振り向いた先、グラスを片手に笑みを浮かべる男たち。

彼らのスーツに目を細めた。

同じ色でも纏う人間を引き立てる黒と返り血を目立たせない黒。
比べるまでもない。

一瞬、仕事の目で見てしまってから、首を小さく振った。
会場の空気を壊してはいけない。

アグレイスは高すぎるヒールに負けないようつま先に力を込める。
腕を絡めた男を見上げ、シャンデリアの光を集めた唇の形を整えた。

*****

腰に回された手。
それが少しばかり下りてきたとしても、貼り付けた笑顔は崩さない。

周囲に気を配り、社交をこなす。
相槌は要所要所で、相手の話の腰を折らないようにと。

笑顔を見せる間はこれでよいのだろうか。
今、反応が遅れた気がする。

本物の中に紛れた偽物を悟られないようにする。じわじわと擦り減る神経に、こんなことなら裏方の方がまだマシだと自分の中だけで悪態をついた。

優雅に流れる曲が何回変わったか。

ようやくかかった交代の声。
引きつっていた口元は、久しぶりに正しく歪められた。


その場を離れる足が、薄布に引っ張られてぎこちなく止まる。
会場内でもひときわ熱を帯びた人々の輪。
中心には、会場内に笑みを振り撒く女性たちがいた。

--受付の子たちだ。

秘書課の陰謀とやらで強制された、揃いのドレスは各々の個性を引き立てる色をあてがっている。ひとりよりふたり。
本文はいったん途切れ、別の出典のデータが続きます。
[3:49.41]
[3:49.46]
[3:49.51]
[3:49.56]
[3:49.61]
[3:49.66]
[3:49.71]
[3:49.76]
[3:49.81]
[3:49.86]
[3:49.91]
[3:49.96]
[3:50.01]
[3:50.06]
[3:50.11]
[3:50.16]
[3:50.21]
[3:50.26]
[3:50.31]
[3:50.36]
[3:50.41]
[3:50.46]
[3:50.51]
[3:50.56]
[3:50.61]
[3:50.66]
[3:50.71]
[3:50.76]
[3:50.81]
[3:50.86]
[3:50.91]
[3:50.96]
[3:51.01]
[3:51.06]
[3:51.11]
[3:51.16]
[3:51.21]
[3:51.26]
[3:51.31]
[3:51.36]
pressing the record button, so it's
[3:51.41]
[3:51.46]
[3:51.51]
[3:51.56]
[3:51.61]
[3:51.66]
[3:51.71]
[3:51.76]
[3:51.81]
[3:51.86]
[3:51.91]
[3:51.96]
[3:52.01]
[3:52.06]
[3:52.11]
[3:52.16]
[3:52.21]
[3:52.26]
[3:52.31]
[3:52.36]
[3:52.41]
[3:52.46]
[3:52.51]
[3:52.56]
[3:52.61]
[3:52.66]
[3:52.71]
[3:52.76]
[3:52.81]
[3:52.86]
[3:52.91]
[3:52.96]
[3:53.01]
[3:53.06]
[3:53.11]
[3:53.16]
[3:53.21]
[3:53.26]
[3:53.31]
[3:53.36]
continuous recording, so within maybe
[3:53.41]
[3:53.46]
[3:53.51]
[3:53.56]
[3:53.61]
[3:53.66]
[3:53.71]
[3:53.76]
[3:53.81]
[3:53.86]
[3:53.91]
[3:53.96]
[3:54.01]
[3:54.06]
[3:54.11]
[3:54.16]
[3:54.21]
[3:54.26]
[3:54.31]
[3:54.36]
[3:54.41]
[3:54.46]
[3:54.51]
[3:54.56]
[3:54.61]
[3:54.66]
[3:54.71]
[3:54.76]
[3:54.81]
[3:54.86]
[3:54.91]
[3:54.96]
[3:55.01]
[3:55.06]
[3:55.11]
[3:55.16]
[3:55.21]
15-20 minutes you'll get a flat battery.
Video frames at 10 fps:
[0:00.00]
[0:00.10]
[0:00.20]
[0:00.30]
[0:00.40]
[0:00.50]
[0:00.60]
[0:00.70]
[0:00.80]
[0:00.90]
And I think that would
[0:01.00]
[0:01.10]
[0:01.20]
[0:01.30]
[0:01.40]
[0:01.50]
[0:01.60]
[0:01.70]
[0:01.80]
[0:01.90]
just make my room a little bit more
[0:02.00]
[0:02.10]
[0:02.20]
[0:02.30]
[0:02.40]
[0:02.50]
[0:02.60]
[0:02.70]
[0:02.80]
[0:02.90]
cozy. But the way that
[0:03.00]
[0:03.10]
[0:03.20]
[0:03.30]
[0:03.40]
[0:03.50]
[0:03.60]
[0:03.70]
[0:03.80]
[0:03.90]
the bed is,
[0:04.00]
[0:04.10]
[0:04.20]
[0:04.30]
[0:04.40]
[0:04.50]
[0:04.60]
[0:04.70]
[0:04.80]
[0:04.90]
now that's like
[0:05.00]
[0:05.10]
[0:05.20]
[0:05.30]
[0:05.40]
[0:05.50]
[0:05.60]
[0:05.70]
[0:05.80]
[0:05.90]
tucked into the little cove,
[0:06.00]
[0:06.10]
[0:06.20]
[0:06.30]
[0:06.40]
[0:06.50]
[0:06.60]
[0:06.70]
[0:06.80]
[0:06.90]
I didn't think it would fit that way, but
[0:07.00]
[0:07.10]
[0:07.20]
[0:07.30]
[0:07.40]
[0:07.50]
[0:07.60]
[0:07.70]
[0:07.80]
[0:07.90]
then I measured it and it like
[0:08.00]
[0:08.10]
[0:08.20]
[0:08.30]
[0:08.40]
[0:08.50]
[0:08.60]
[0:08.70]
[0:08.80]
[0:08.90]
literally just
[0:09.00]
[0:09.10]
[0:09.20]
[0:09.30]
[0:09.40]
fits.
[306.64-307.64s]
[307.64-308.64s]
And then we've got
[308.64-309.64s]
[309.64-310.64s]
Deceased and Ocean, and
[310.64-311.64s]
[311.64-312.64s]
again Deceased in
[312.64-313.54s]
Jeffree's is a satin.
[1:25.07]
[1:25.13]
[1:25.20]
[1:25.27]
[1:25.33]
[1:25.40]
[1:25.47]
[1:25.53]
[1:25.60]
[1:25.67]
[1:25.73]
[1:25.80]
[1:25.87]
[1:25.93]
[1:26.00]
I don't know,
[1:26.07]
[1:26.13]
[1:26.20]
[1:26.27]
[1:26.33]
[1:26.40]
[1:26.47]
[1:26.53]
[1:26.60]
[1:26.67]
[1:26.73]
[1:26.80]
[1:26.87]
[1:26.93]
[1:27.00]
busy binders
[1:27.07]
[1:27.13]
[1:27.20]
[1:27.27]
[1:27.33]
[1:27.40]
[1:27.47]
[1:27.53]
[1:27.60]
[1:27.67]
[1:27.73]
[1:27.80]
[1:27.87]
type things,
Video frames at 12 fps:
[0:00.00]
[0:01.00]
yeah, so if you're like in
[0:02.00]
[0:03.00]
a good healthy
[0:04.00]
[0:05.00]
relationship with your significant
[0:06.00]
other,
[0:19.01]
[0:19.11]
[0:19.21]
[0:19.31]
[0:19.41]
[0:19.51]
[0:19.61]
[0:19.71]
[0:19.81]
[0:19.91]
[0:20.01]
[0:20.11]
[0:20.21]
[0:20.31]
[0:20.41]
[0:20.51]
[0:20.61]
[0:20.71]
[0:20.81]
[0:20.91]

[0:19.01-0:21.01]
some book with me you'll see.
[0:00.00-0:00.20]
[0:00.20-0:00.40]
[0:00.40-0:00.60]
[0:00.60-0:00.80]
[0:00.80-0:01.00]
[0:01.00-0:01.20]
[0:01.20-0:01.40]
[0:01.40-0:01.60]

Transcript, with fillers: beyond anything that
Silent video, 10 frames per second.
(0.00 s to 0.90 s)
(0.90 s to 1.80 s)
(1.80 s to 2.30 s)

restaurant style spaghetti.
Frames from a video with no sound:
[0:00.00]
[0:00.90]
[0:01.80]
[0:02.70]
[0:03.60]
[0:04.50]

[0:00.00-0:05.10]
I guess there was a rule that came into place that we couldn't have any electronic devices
ふたりよりも三人と数で推す、段違いな華やかさが会場の視線を集める。

その中でも一段と輝いていたのは、友人だった。

彼女に近付こうとする男たちの行く先を、やや強引に遮る女性。ふわりとした髪と同じくらい柔らかそうなドレープ。外に出たことなんてないかのような透明感のある白い肌をこれ見よがしとばかりに晒す。艶のある桃色から甘い声がこぼれ落ちているように見えるが--

それでも、男たちの視線が障害となる女性へ移ることはなかった。

掛け値なしの美女たちを前にしてなお、誰一人として心を動かされない。
それは、なお目を奪う”何か”があるからだ。

本当の魅力を前にしては、どんな知恵も策も意味を持たないのだ。

中心にいる友人がこちらに目を向けた。
小さく手を振ると、作っていない自然な笑みが返ってくる。